Ah serpente do meu paraíso, tentação de ser e não ser! Entre corações partidos e entranhas que se derramaram, deixo-me simplesmente ficar. Por onde andei? De onde vim e para aonde vou? Sei que estou, mas e daí? Não estamos todos também?
Sinto menos, sinto-me vazia. A minha pele devorada por mordidas de desejo que me juraram amar. Ninguém ama ninguém. Como dizia o poeta, comei-vos uns aos outros! Melhor é comer que ser comido, o lombo alheio é muito mais nutritivo que o próprio. [1]O Sermão do Diabo, de Machado de Assis. Ver https://contobrasileiro.com.br/o-sermao-do-diabo-texto-de-machado-de-assis/.

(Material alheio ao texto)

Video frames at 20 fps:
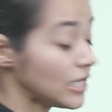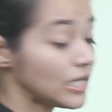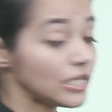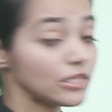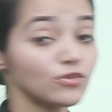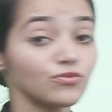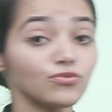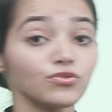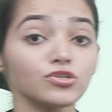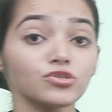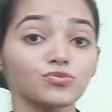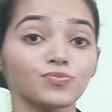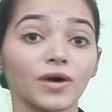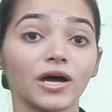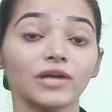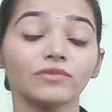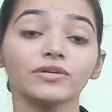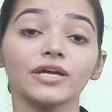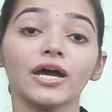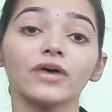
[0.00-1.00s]
In the first
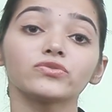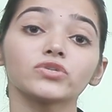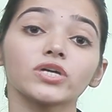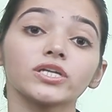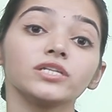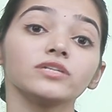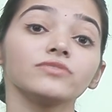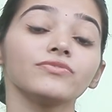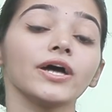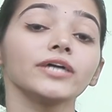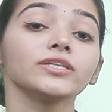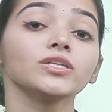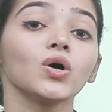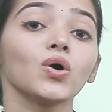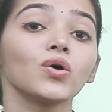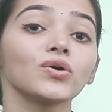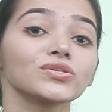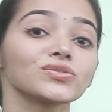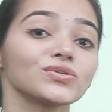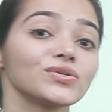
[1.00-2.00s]
part, we have to identify the
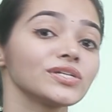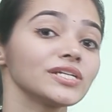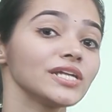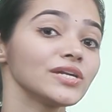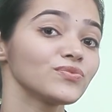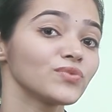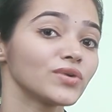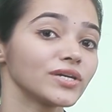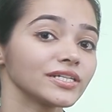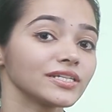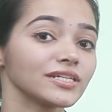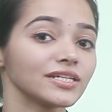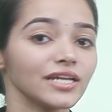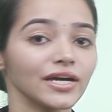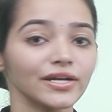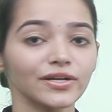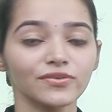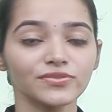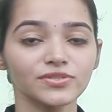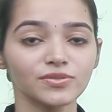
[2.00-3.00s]
horizontal and vertical
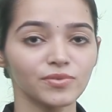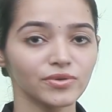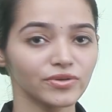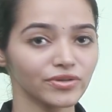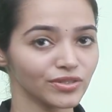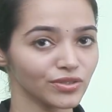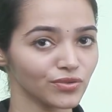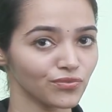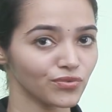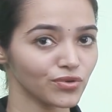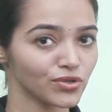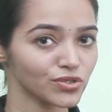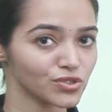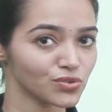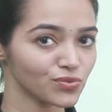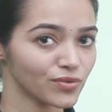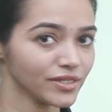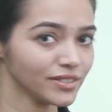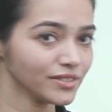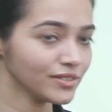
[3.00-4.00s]
line of symmetry in the
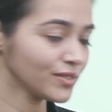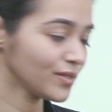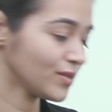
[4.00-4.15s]
first one.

Continuo aquecida pelo sol de agosto. Na minha pele, branca e sem vida, o toque gélido da espuma que se forma das ondas que vão e vêm. Ouço apenas o grasnar das gaivotas, e se trabalho, não é nem para o ganho, nem para o bronze.

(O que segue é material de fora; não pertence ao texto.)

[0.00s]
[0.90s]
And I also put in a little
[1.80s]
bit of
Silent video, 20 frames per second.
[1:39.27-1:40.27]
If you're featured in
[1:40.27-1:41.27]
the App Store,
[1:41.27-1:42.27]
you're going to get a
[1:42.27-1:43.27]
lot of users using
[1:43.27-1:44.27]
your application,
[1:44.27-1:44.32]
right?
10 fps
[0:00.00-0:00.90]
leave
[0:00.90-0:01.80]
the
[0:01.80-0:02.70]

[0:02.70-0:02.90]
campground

O meu sangue está fora de mim. O ar que me oxigena vem de outro pulmão que não o meu, e nos meus brônquios há apenas nicotina barata. Roo as unhas, abocanho as cutículas. Peço à manicura que use tons pasteis.
Os meus olhos estão borrados. Flutuo no pântano da minha existência, num niilismo otimista que não se pode explicar. Ignoro factos e acredito no que sinto. Acho que já não sou capaz de sentir.

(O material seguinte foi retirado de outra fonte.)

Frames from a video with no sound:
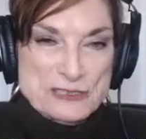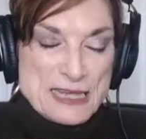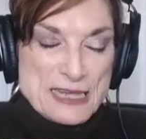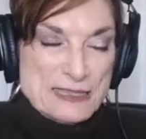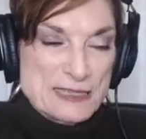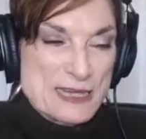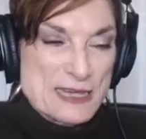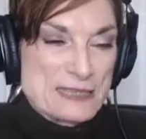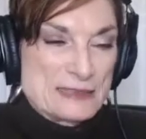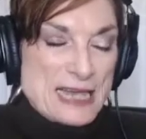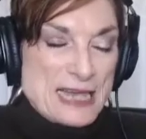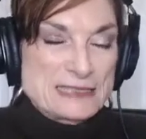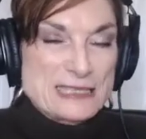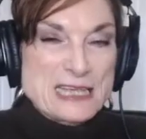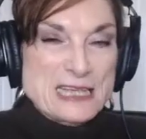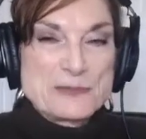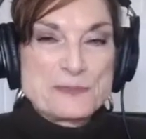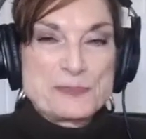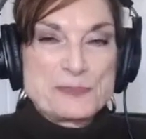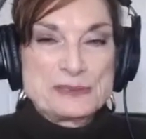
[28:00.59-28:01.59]
Like
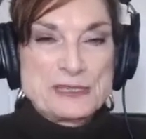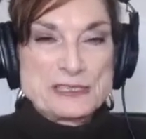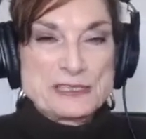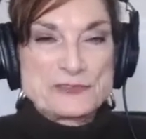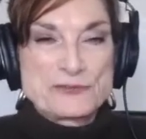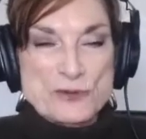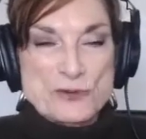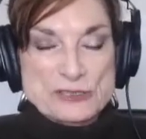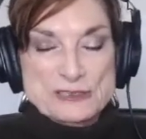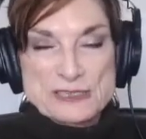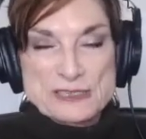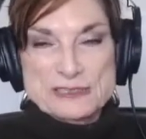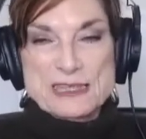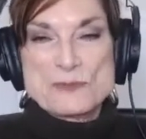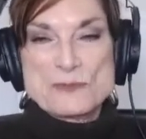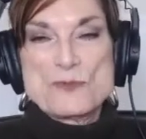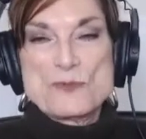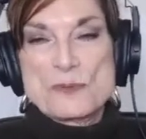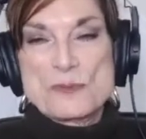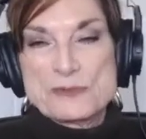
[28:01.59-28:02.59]
say the police force, let's
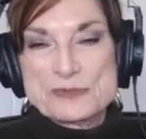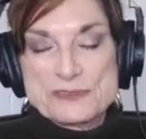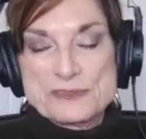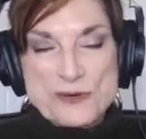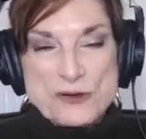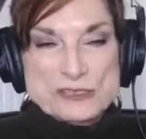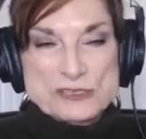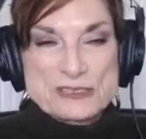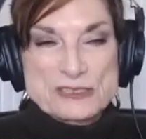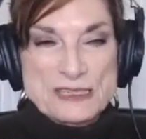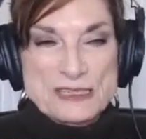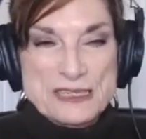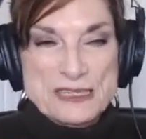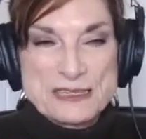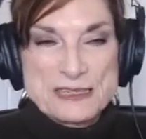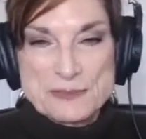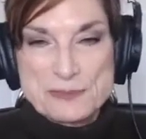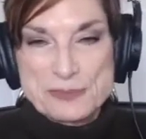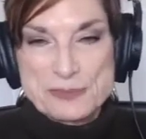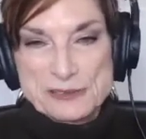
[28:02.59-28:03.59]
get more diversity
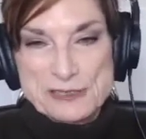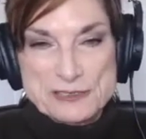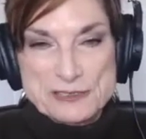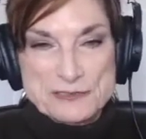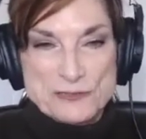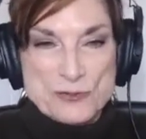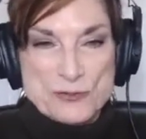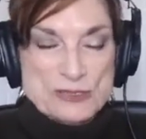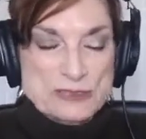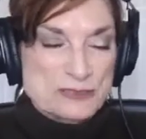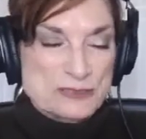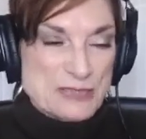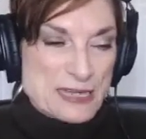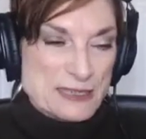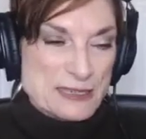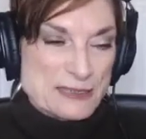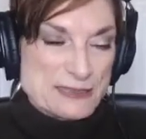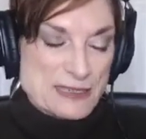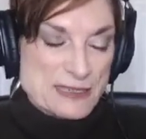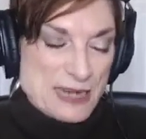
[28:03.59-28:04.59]
in the police force,
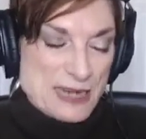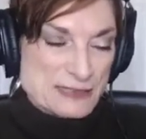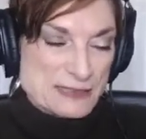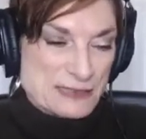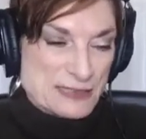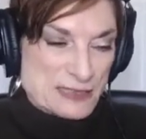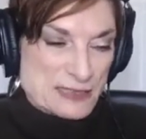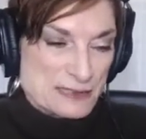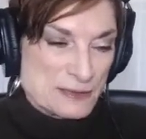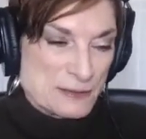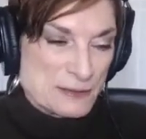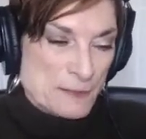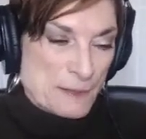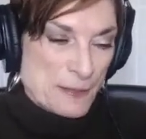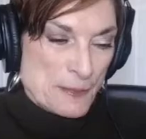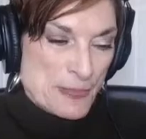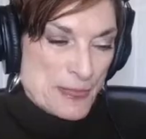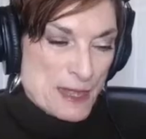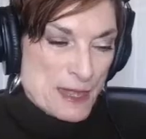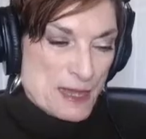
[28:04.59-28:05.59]
like in the United States.
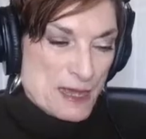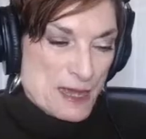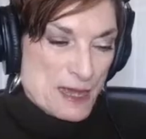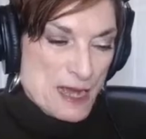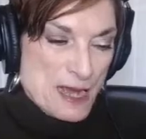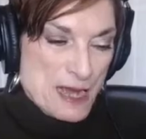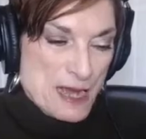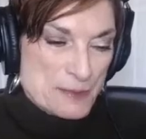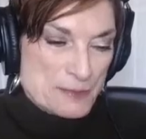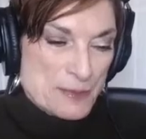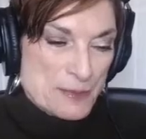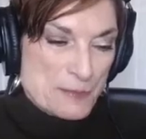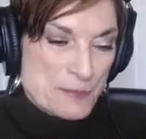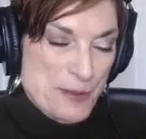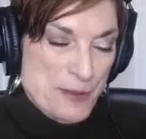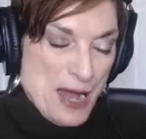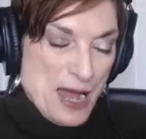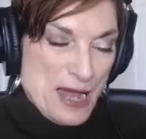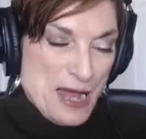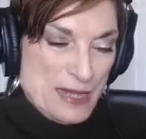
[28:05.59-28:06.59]

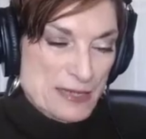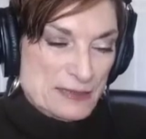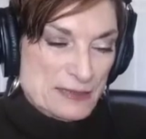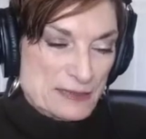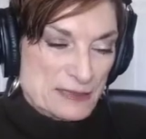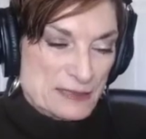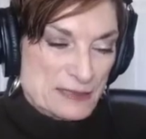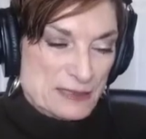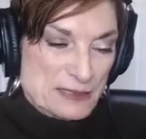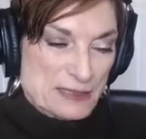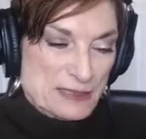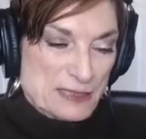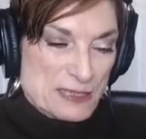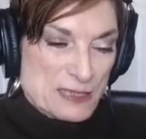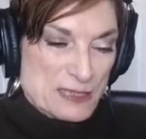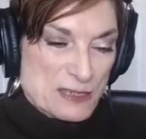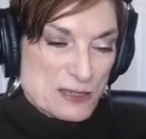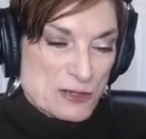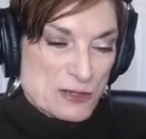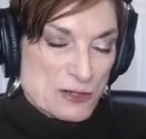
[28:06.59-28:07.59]
But
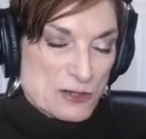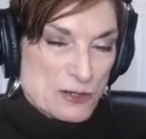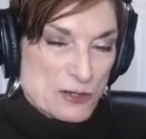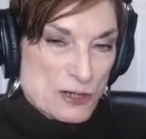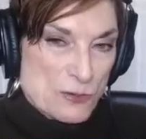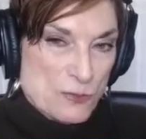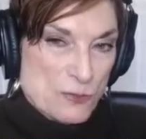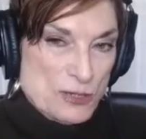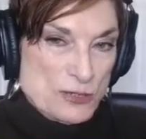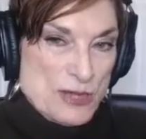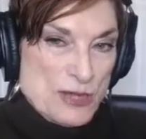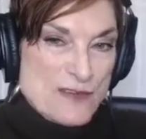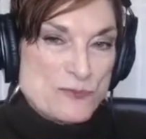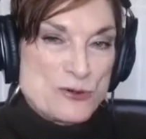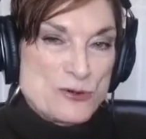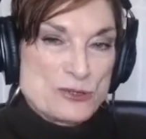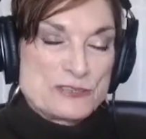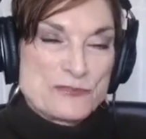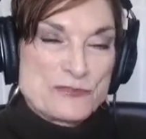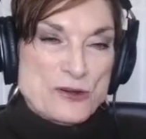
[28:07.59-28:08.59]
when you have
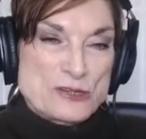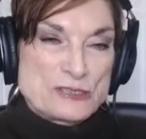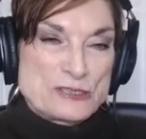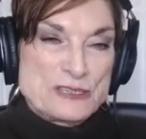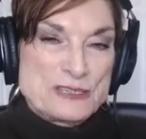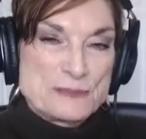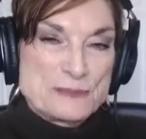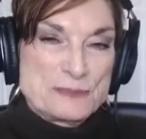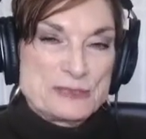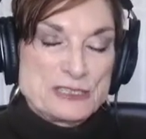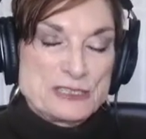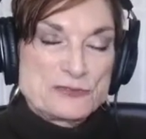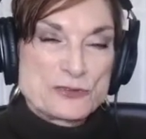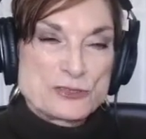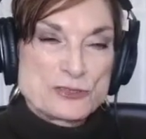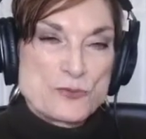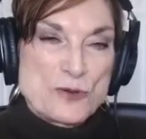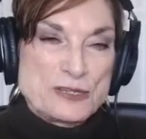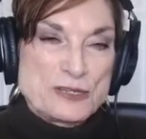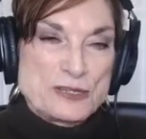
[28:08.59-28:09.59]
more diversity in the police
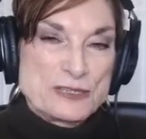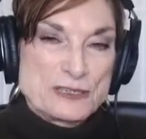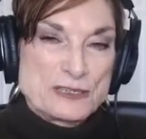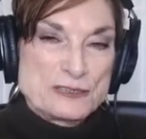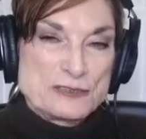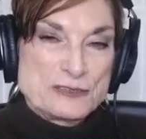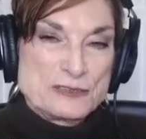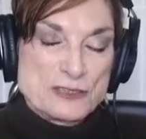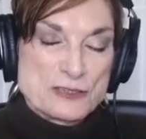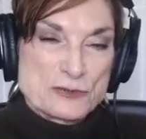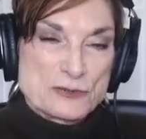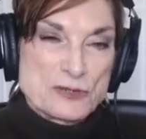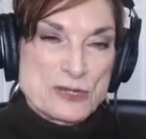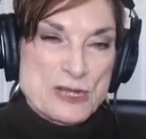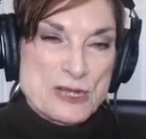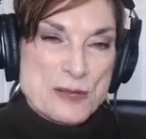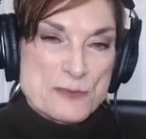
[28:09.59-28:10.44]
force, what are you going to do?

Em meio à lama e à água suja, sapos pulam à procura de moscas. Se há uma verdade absoluta no universo, é que príncipes não vivem no charco. Eu também não vivo em nenhum palácio.
Entro no estúdio e entrego o desenho. A dor das agulhas tatua nas minhas costas a lótus que eu queria ser. Transformada e renascida, beleza nascida do nojo. Mas não… não há mudança, nem transformação. Entre corações partidos e entranhas que se derramaram, deixo-me simplesmente ficar. Por onde andei? De onde vim e para aonde vou? Sei que vou continuar, mas e daí? Não continuamos todos também?